(Beginning of Source information)

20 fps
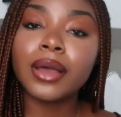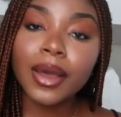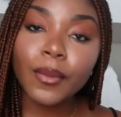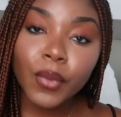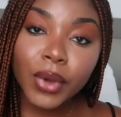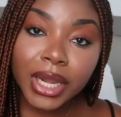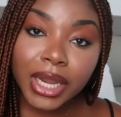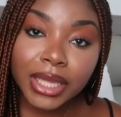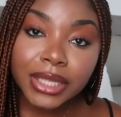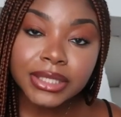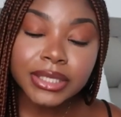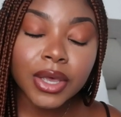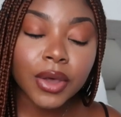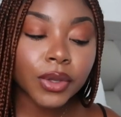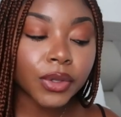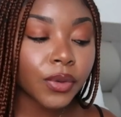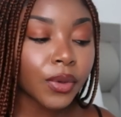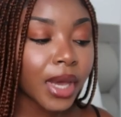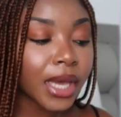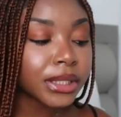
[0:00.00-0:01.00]
When I tell
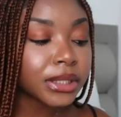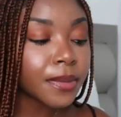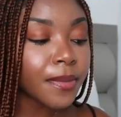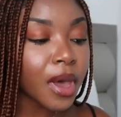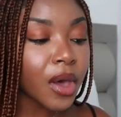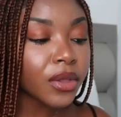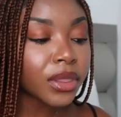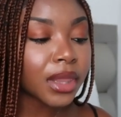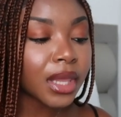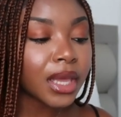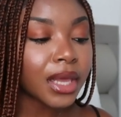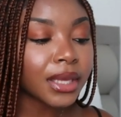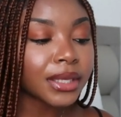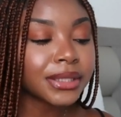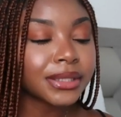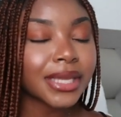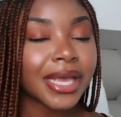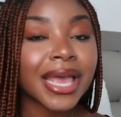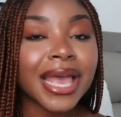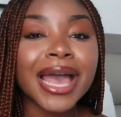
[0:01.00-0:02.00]
you guys about things,
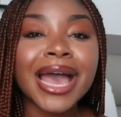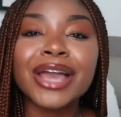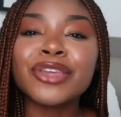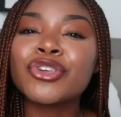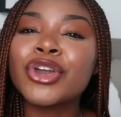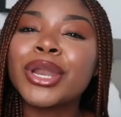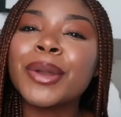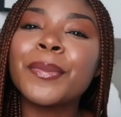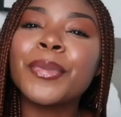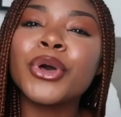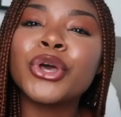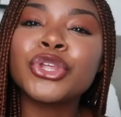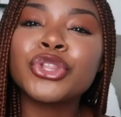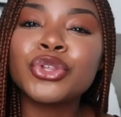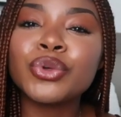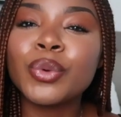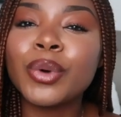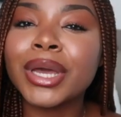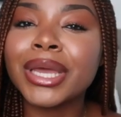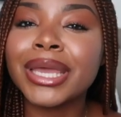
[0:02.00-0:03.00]
I try to
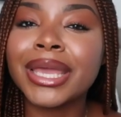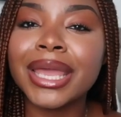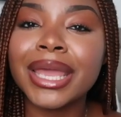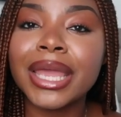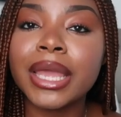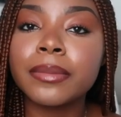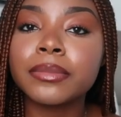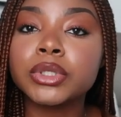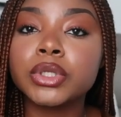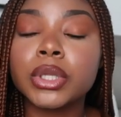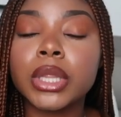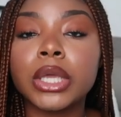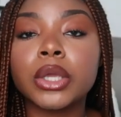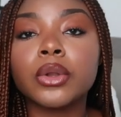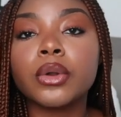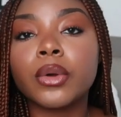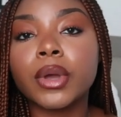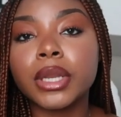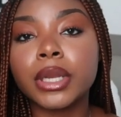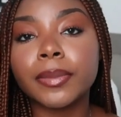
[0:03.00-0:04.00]
put you on game so that you
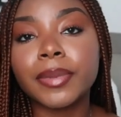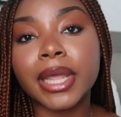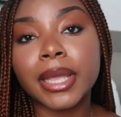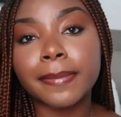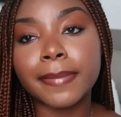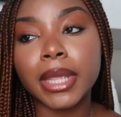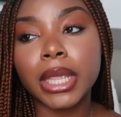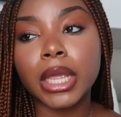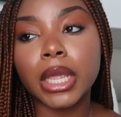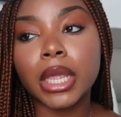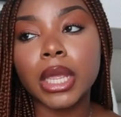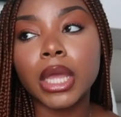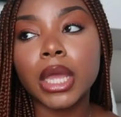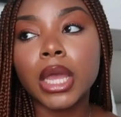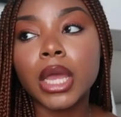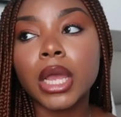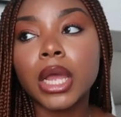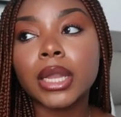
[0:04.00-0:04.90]
don't end up like me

(End of Source information)

### About this exercise:
Reproduce the entries exactly. Do not carry over any picture.

### Expected output:
20 fps
[0:00.00-0:01.00]
When I tell
[0:01.00-0:02.00]
you guys about things,
[0:02.00-0:03.00]
I try to
[0:03.00-0:04.00]
put you on game so that you
[0:04.00-0:04.90]
don't end up like me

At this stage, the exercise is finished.